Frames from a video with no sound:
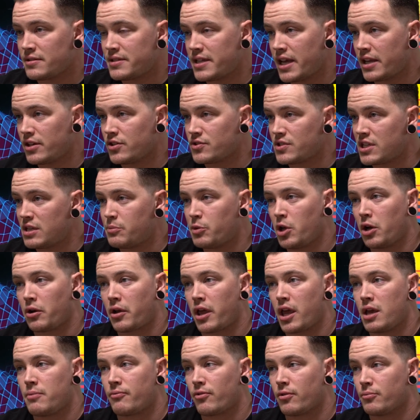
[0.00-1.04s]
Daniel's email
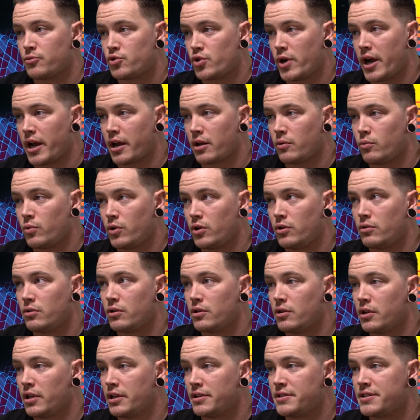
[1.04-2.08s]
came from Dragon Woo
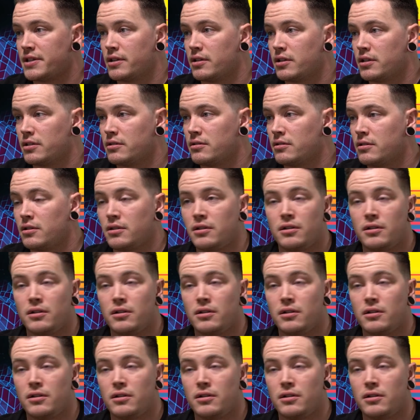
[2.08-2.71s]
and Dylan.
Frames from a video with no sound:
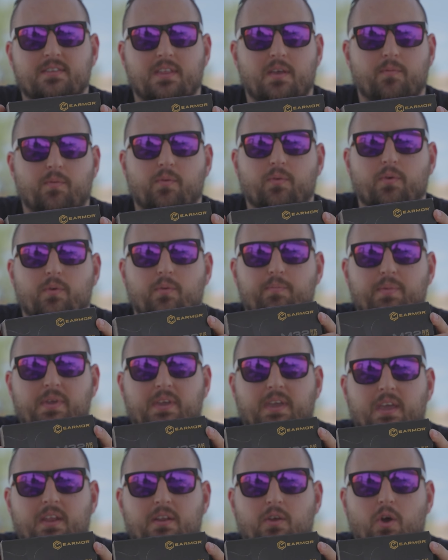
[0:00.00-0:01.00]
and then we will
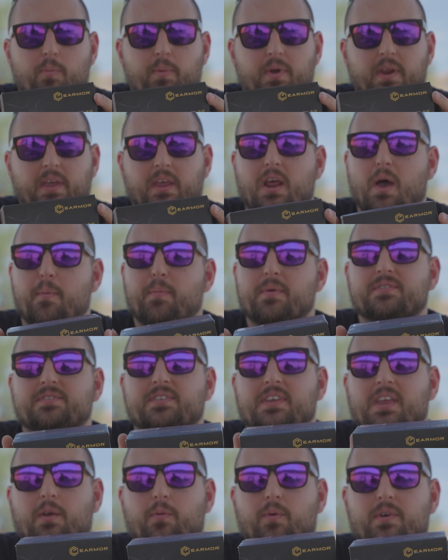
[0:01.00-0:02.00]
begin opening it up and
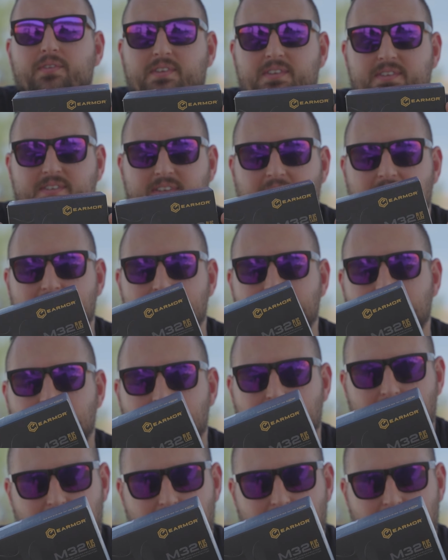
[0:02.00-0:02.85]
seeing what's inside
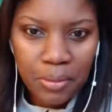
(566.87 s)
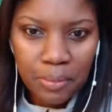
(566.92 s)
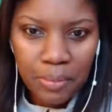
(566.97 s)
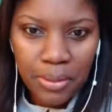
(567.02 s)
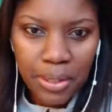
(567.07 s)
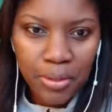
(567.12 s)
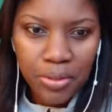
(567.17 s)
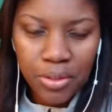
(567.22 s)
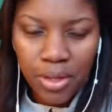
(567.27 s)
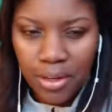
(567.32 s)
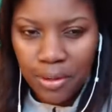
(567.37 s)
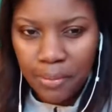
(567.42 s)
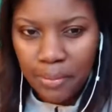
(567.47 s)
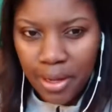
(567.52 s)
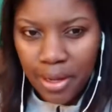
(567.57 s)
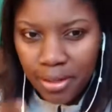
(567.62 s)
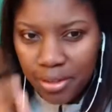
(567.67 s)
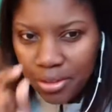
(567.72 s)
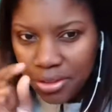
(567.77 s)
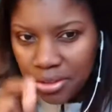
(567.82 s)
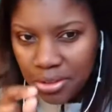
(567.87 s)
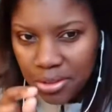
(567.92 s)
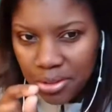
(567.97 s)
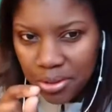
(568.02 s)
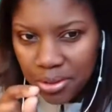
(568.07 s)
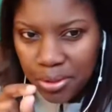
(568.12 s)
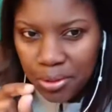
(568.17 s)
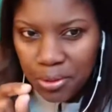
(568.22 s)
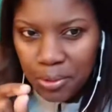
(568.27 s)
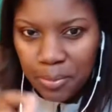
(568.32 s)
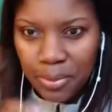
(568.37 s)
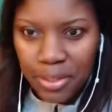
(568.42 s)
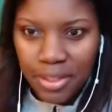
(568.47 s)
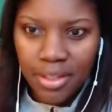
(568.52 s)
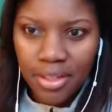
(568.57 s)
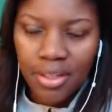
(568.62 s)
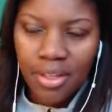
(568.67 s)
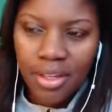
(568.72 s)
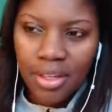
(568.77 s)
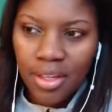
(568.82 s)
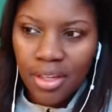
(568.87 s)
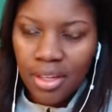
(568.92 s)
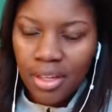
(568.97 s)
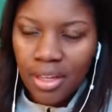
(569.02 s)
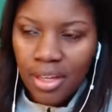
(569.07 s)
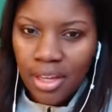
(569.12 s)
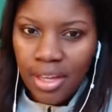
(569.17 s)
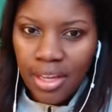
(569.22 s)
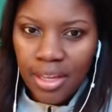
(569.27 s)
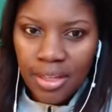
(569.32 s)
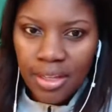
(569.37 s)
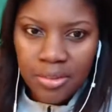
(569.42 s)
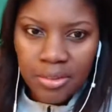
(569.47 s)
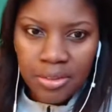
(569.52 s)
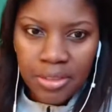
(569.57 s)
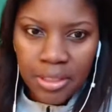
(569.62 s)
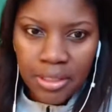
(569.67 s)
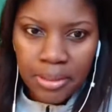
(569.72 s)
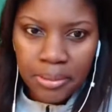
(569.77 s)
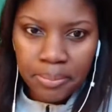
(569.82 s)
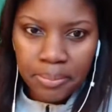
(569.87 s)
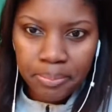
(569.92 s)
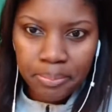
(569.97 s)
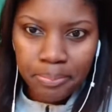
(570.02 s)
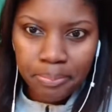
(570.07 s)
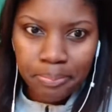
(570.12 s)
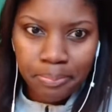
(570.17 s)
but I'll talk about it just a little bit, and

WHAT THE EXERCISE ASKS: All of the entries above should be retyped exactly, with the pictures left out.

EXERCISE RESULT:
Frames from a video with no sound:
[0.00-1.04s]
Daniel's email
[1.04-2.08s]
came from Dragon Woo
[2.08-2.71s]
and Dylan.
Frames from a video with no sound:
[0:00.00-0:01.00]
and then we will
[0:01.00-0:02.00]
begin opening it up and
[0:02.00-0:02.85]
seeing what's inside
(566.87 s)
(566.92 s)
(566.97 s)
(567.02 s)
(567.07 s)
(567.12 s)
(567.17 s)
(567.22 s)
(567.27 s)
(567.32 s)
(567.37 s)
(567.42 s)
(567.47 s)
(567.52 s)
(567.57 s)
(567.62 s)
(567.67 s)
(567.72 s)
(567.77 s)
(567.82 s)
(567.87 s)
(567.92 s)
(567.97 s)
(568.02 s)
(568.07 s)
(568.12 s)
(568.17 s)
(568.22 s)
(568.27 s)
(568.32 s)
(568.37 s)
(568.42 s)
(568.47 s)
(568.52 s)
(568.57 s)
(568.62 s)
(568.67 s)
(568.72 s)
(568.77 s)
(568.82 s)
(568.87 s)
(568.92 s)
(568.97 s)
(569.02 s)
(569.07 s)
(569.12 s)
(569.17 s)
(569.22 s)
(569.27 s)
(569.32 s)
(569.37 s)
(569.42 s)
(569.47 s)
(569.52 s)
(569.57 s)
(569.62 s)
(569.67 s)
(569.72 s)
(569.77 s)
(569.82 s)
(569.87 s)
(569.92 s)
(569.97 s)
(570.02 s)
(570.07 s)
(570.12 s)
(570.17 s)
but I'll talk about it just a little bit, and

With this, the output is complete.